RECORDS TO USE:
····················

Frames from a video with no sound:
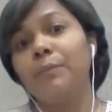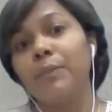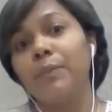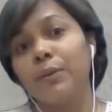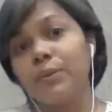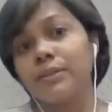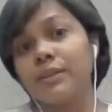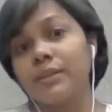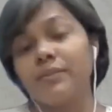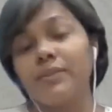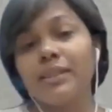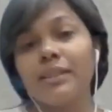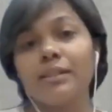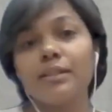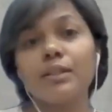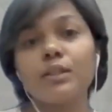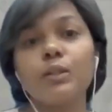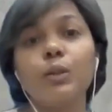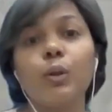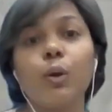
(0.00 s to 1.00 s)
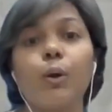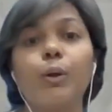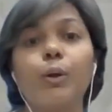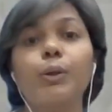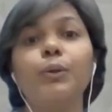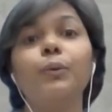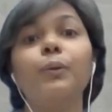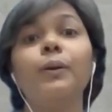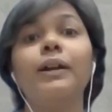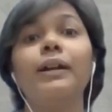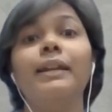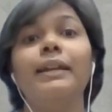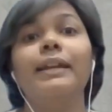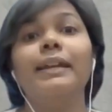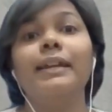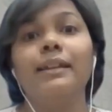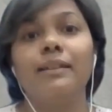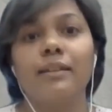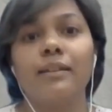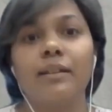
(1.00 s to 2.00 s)
because even there is a lot to
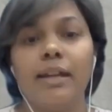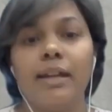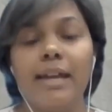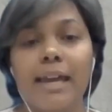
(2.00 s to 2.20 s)
clean.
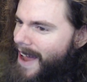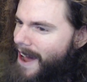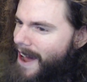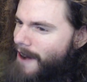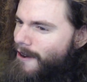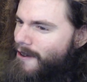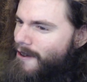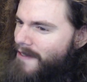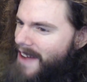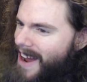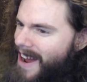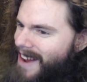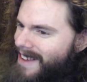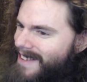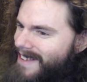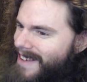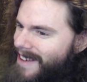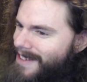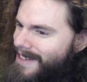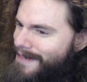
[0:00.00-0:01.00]
out of
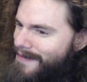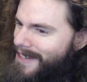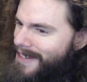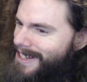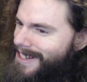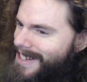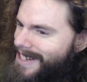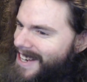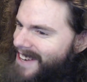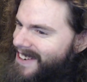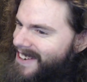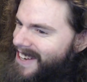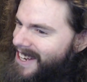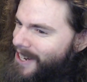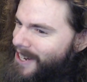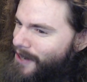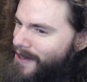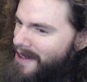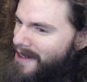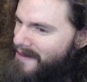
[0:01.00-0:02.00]
excess military
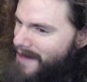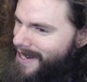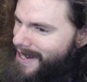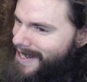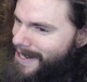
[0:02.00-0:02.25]
equipment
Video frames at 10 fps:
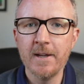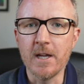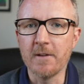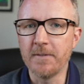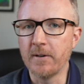
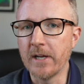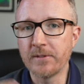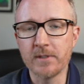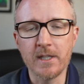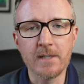If you're
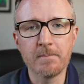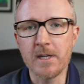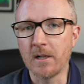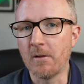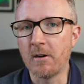interested in
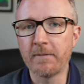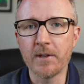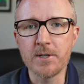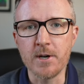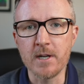being along for
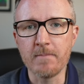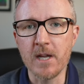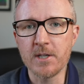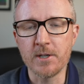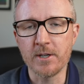this journey,
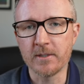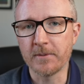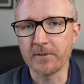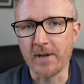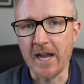make sure you're
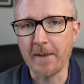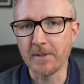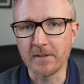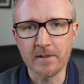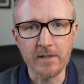subscribed
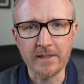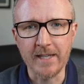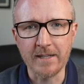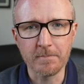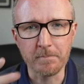and click
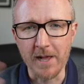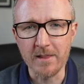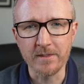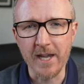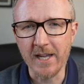that bell
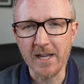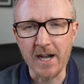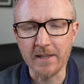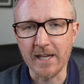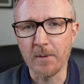and the
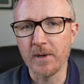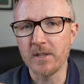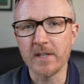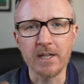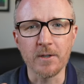icon. That way
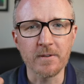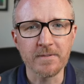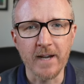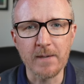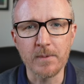you get
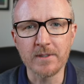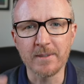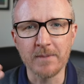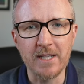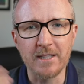notified when
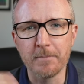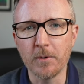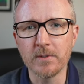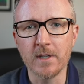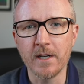something gets
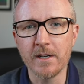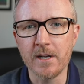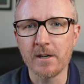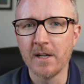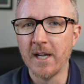posted on
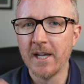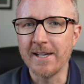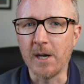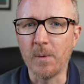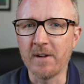here.
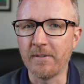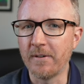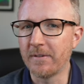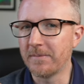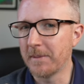
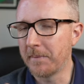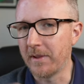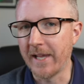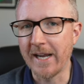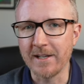However, the
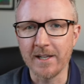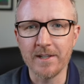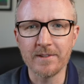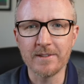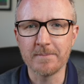plan
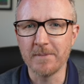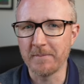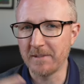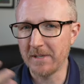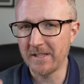is I'm
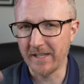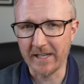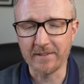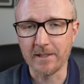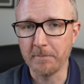going to be, like
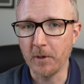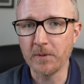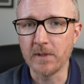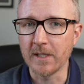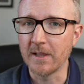I said,
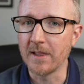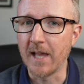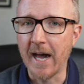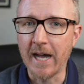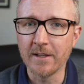posting a
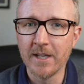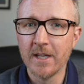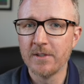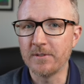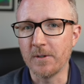lot.
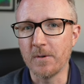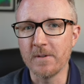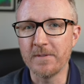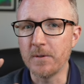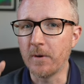So
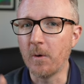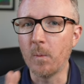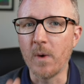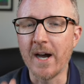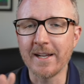if you
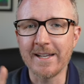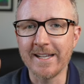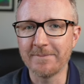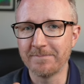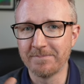don't want to
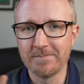get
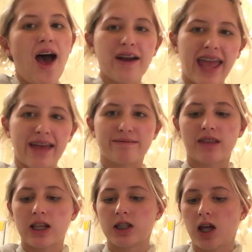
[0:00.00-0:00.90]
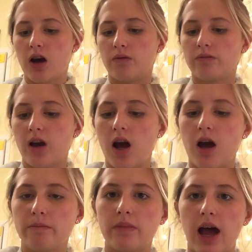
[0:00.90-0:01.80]
Okay, so,
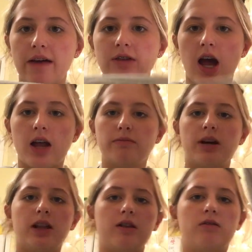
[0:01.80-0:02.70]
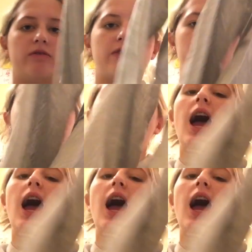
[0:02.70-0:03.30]
I've got my little fabric.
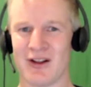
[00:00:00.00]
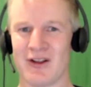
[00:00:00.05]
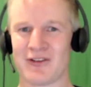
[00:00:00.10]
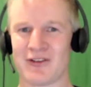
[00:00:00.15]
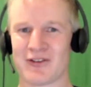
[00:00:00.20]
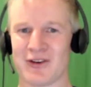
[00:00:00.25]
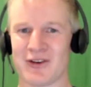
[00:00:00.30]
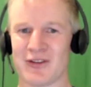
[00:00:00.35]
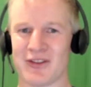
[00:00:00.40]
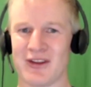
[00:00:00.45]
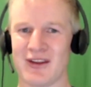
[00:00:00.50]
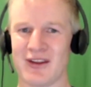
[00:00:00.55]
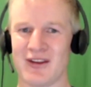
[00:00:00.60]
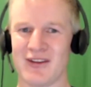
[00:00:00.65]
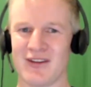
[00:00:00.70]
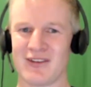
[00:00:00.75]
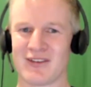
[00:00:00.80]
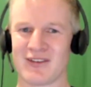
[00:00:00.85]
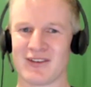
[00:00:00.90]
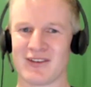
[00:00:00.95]
So
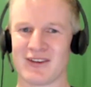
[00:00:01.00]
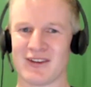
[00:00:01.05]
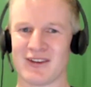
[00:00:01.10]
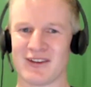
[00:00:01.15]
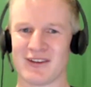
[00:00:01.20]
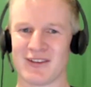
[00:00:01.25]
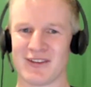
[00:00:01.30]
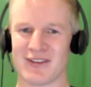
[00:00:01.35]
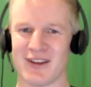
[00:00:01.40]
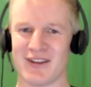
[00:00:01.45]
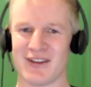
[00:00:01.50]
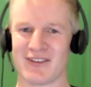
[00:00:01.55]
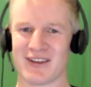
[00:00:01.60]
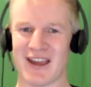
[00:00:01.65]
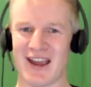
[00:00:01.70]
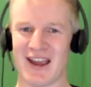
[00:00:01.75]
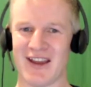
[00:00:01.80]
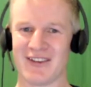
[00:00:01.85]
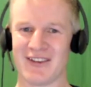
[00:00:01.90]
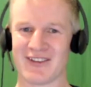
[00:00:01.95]
these these
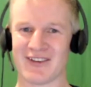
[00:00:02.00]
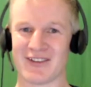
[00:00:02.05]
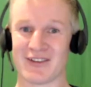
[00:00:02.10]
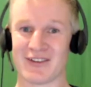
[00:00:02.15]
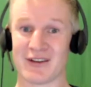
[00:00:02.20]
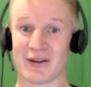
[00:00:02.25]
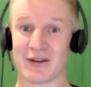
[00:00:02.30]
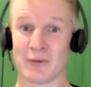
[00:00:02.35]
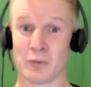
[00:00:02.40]
cancers.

····················

PROBLEM REQUIREMENTS: The images are to be left out while the entries are written out exactly.

TASK ANSWER:
Frames from a video with no sound:
(0.00 s to 1.00 s)
(1.00 s to 2.00 s)
because even there is a lot to
(2.00 s to 2.20 s)
clean.
[0:00.00-0:01.00]
out of
[0:01.00-0:02.00]
excess military
[0:02.00-0:02.25]
equipment
Video frames at 10 fps:
If you're
interested in
being along for
this journey,
make sure you're
subscribed
and click
that bell
and the
icon. That way
you get
notified when
something gets
posted on
here.
However, the
plan
is I'm
going to be, like
I said,
posting a
lot.
So
if you
don't want to
get
[0:00.00-0:00.90]
[0:00.90-0:01.80]
Okay, so,
[0:01.80-0:02.70]
[0:02.70-0:03.30]
I've got my little fabric.
[00:00:00.00]
[00:00:00.05]
[00:00:00.10]
[00:00:00.15]
[00:00:00.20]
[00:00:00.25]
[00:00:00.30]
[00:00:00.35]
[00:00:00.40]
[00:00:00.45]
[00:00:00.50]
[00:00:00.55]
[00:00:00.60]
[00:00:00.65]
[00:00:00.70]
[00:00:00.75]
[00:00:00.80]
[00:00:00.85]
[00:00:00.90]
[00:00:00.95]
So
[00:00:01.00]
[00:00:01.05]
[00:00:01.10]
[00:00:01.15]
[00:00:01.20]
[00:00:01.25]
[00:00:01.30]
[00:00:01.35]
[00:00:01.40]
[00:00:01.45]
[00:00:01.50]
[00:00:01.55]
[00:00:01.60]
[00:00:01.65]
[00:00:01.70]
[00:00:01.75]
[00:00:01.80]
[00:00:01.85]
[00:00:01.90]
[00:00:01.95]
these these
[00:00:02.00]
[00:00:02.05]
[00:00:02.10]
[00:00:02.15]
[00:00:02.20]
[00:00:02.25]
[00:00:02.30]
[00:00:02.35]
[00:00:02.40]
cancers.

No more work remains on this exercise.